First reported by Forbes, the plan aims to encourage efficient post acute care, which has seen expenditures rise dramatically over the years and place a drain on Medicare. The Administration says it recognizes the importance of these services and is suggesting a set of policies that will save $42 billion over 10 years and improve the quality of care.

The plan would adjust payment updates for certain post-actue care providers and save an estimated $32 billion over the next ten years. The adjustments would build on recommendations from a MedPAC report that found Medicare payments significantly exceeded the cost of patient care and provided high margins for providers.


“This proposal would gradually realign payments with costs through adjustments to payment rate updates in 2014 through 2021 for these providers,” said the report.

The Administration also wants to equalize payments for certain conditions commonly treated in SNFs and IRFs, which would save approximately $4 billion over 10 years.
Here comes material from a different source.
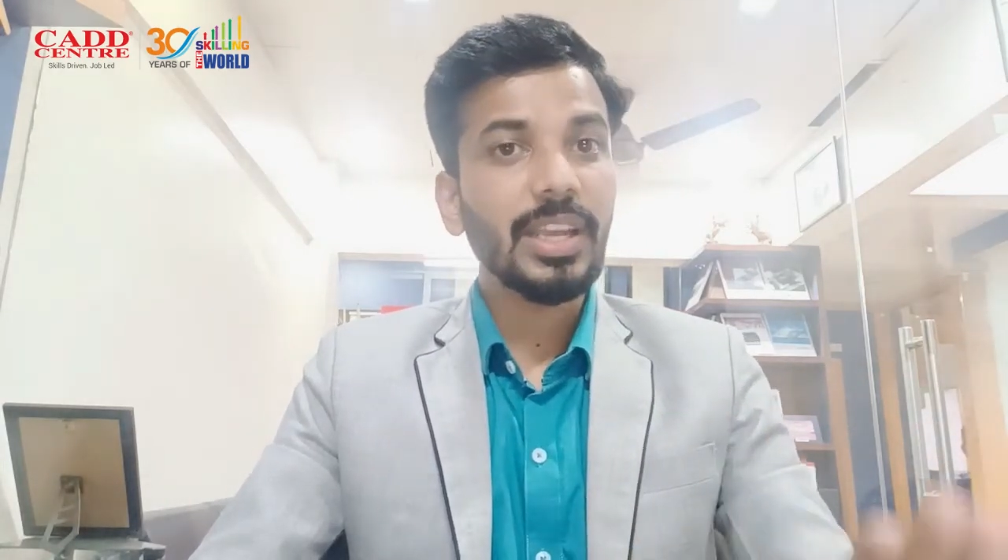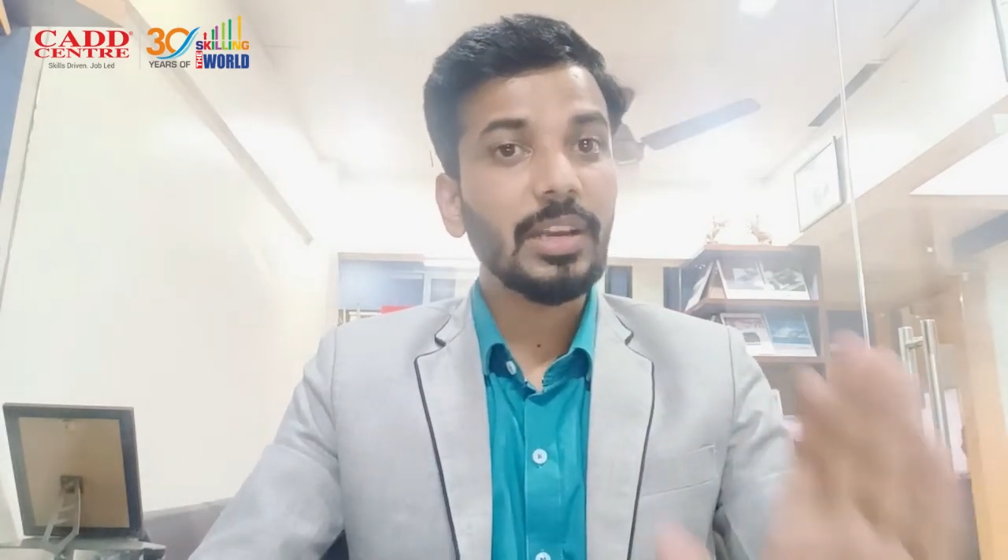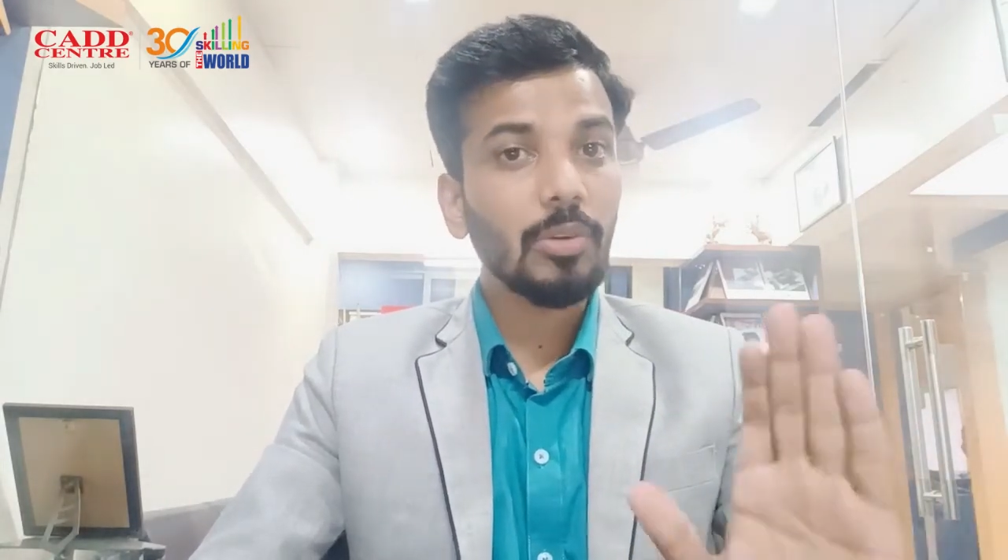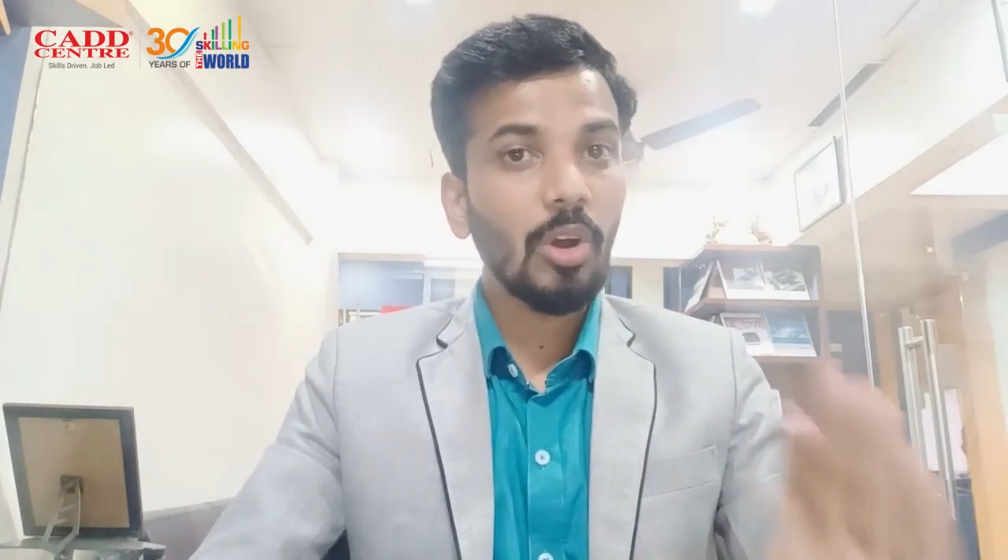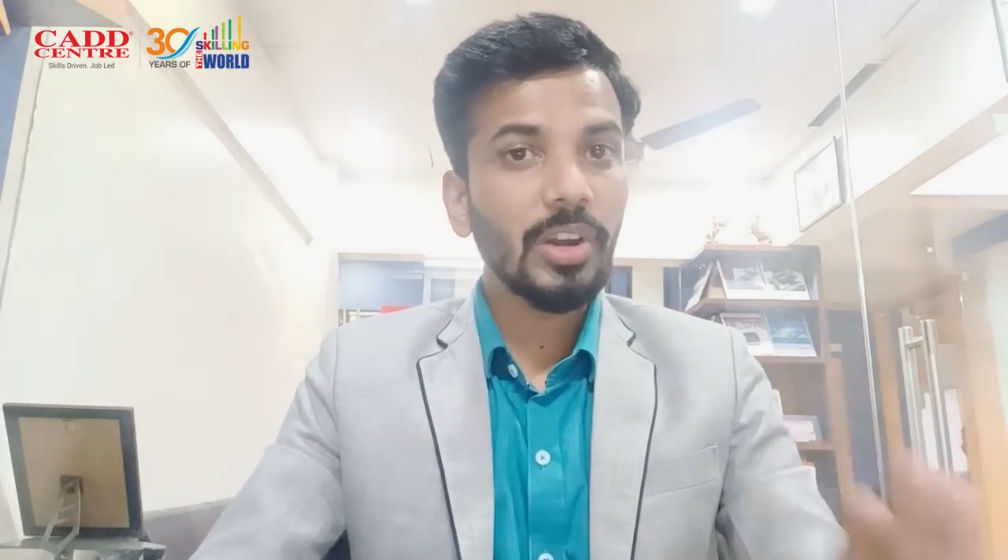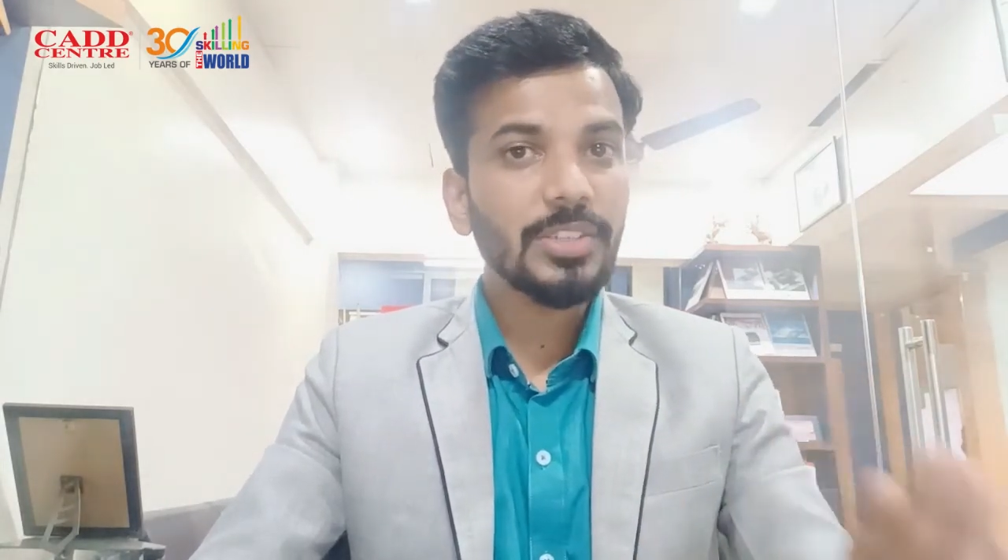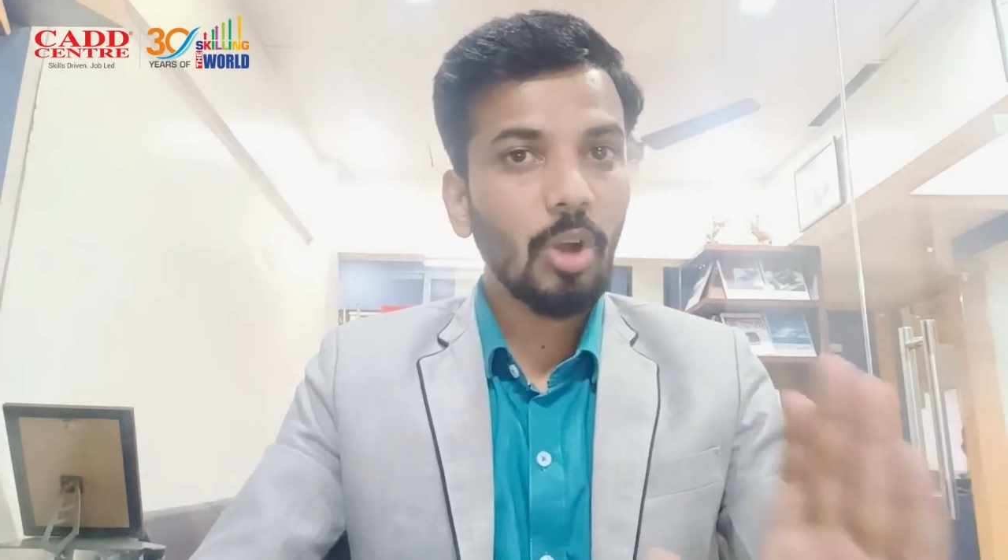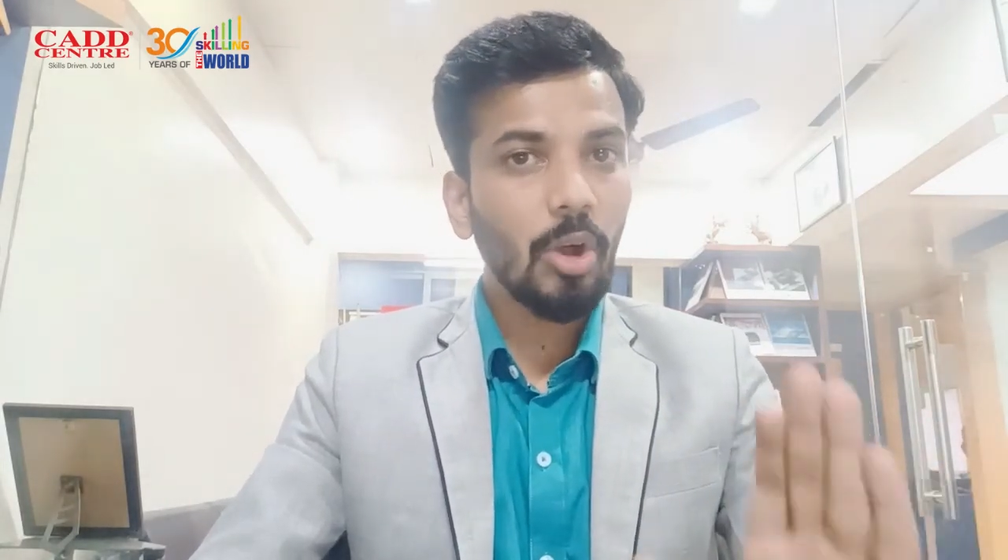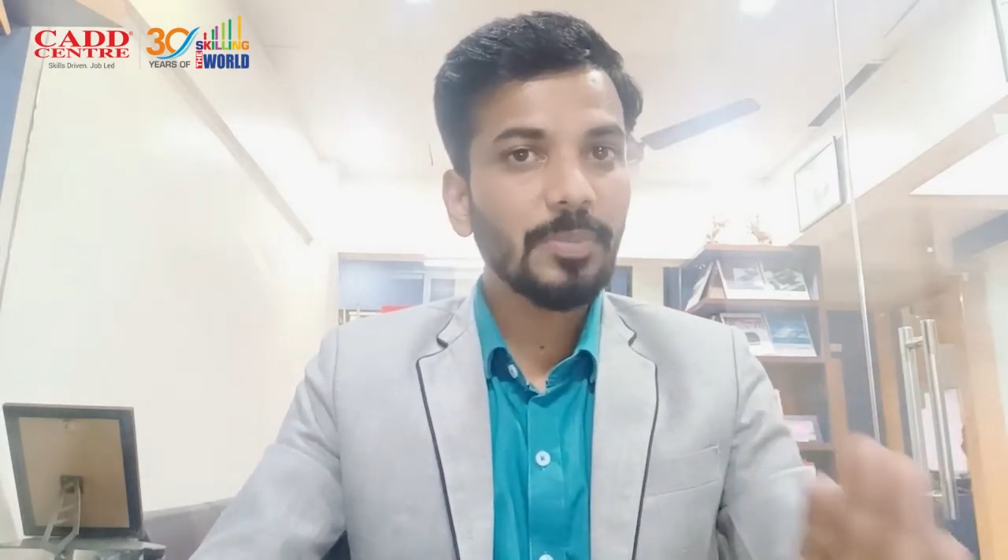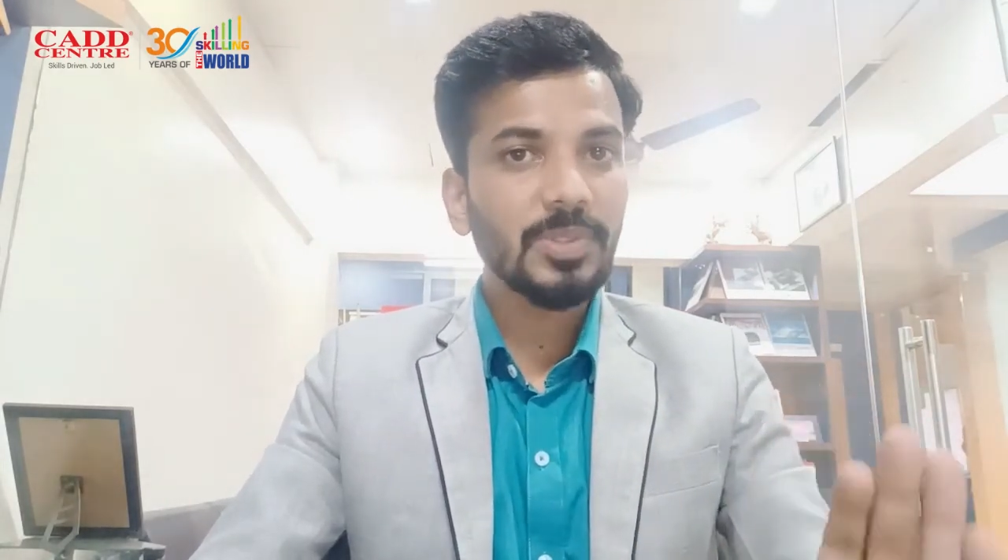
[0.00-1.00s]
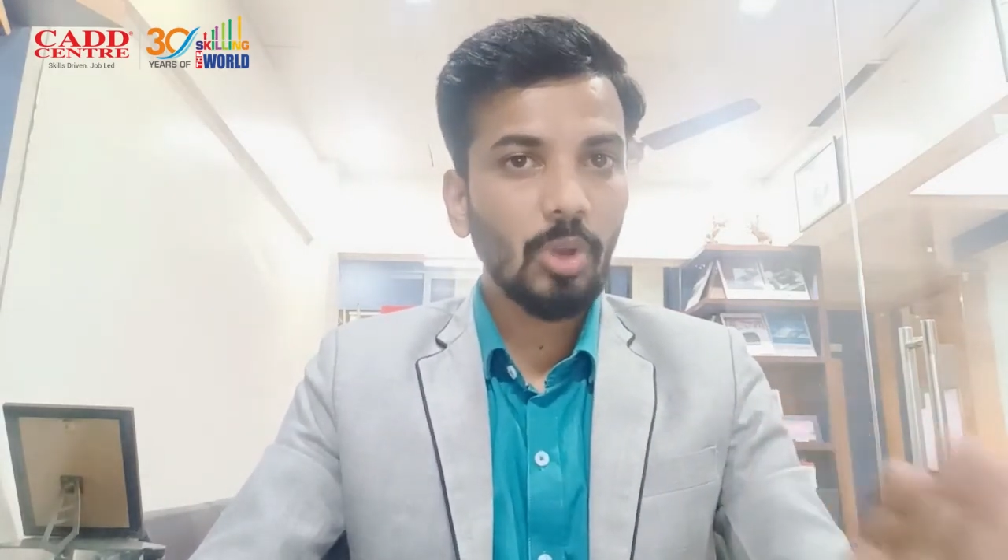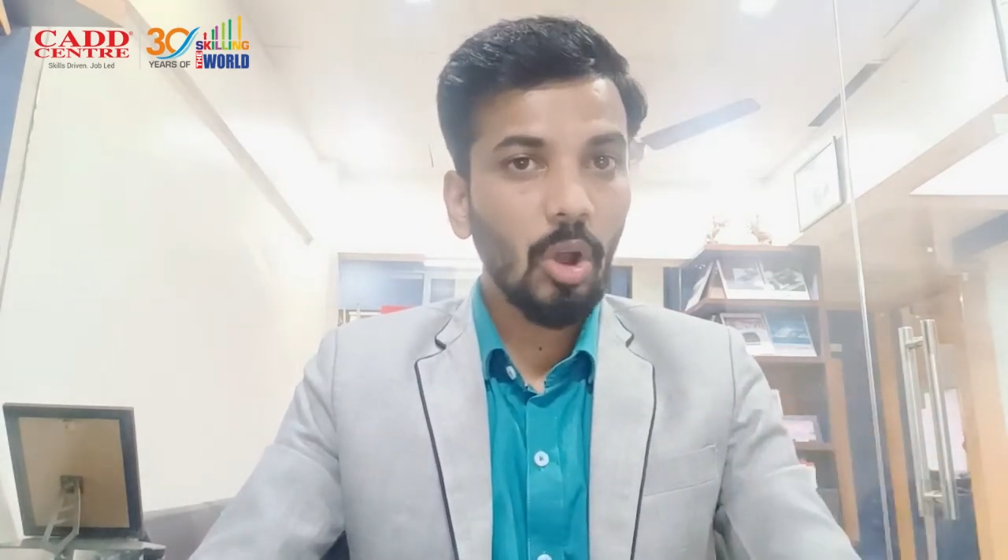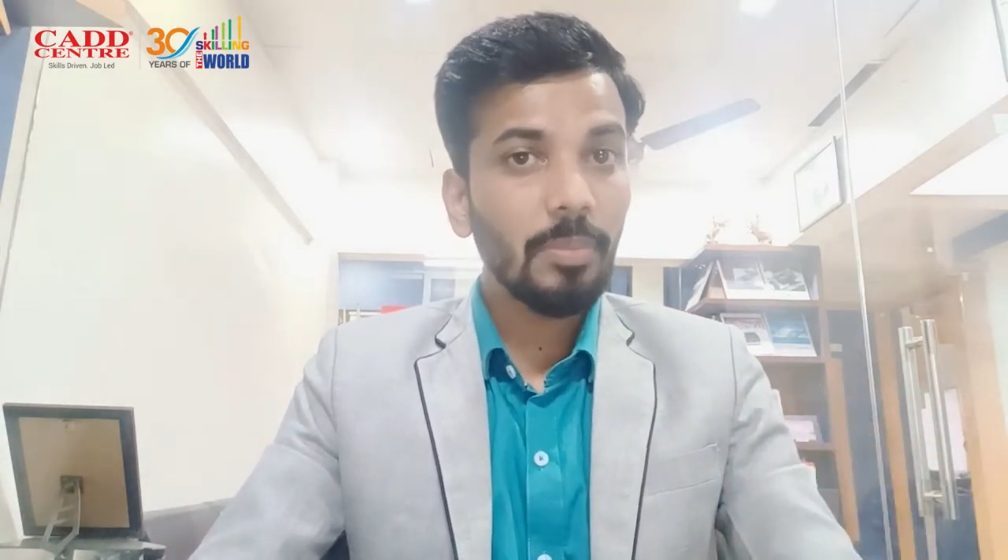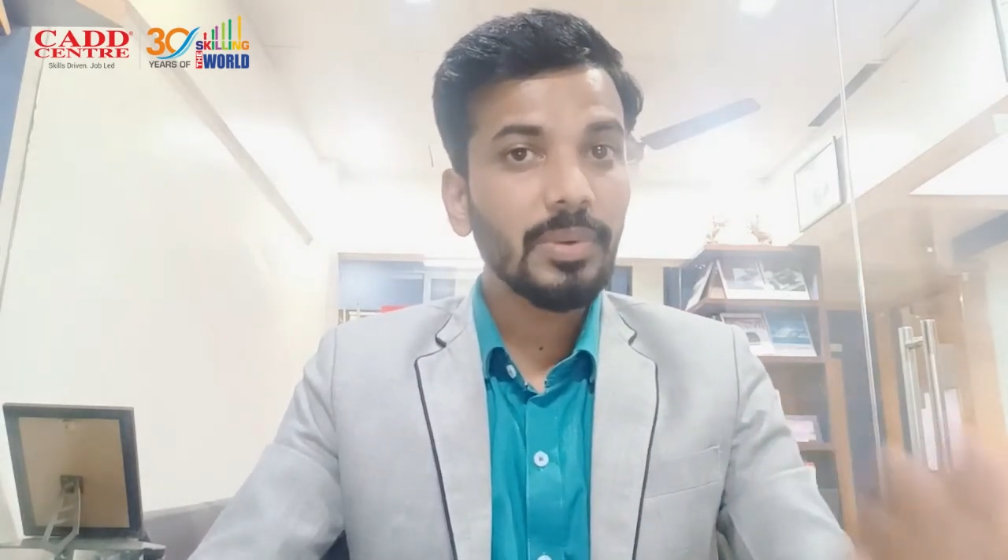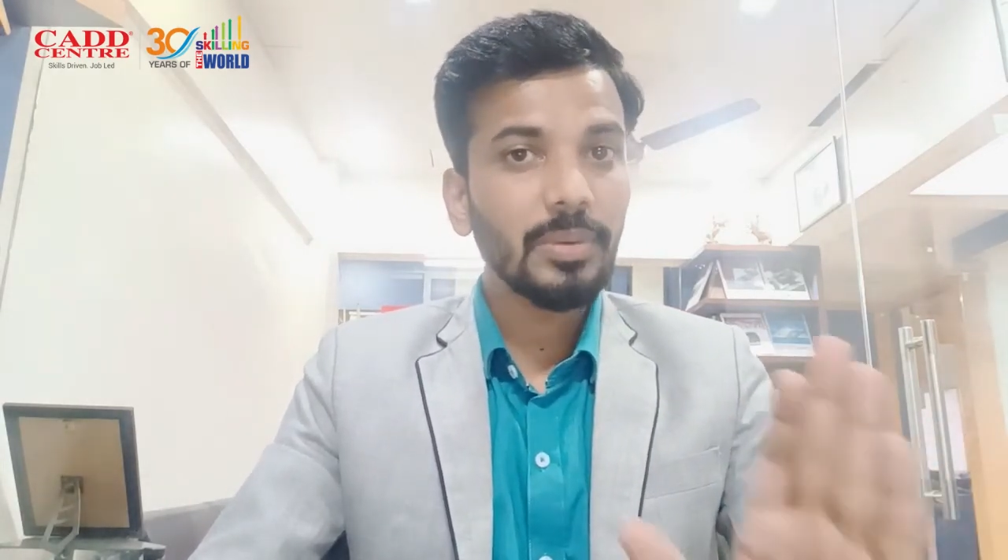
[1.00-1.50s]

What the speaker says: knowledge of some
As an example, the report says a number of conditions are provided in both care settings, but Medicare payments are significantly greater when provided in IRFs.

“This policy would reduce the differences in payment for treatment of specified conditions to encourage care in the most clinically appropriate setting beginning in 2013,” said the report.


The deficit reduction plan also targets payments made to SNFs for hospital re-admissions, which by reducing the overall number would save approximately $2 billion over 10 years. A MedPAC analysis showed that nearly 14% of Medicare patients that are discharged from a hospital to a SNF are readmitted to the hospital for conditions that could have been avoided.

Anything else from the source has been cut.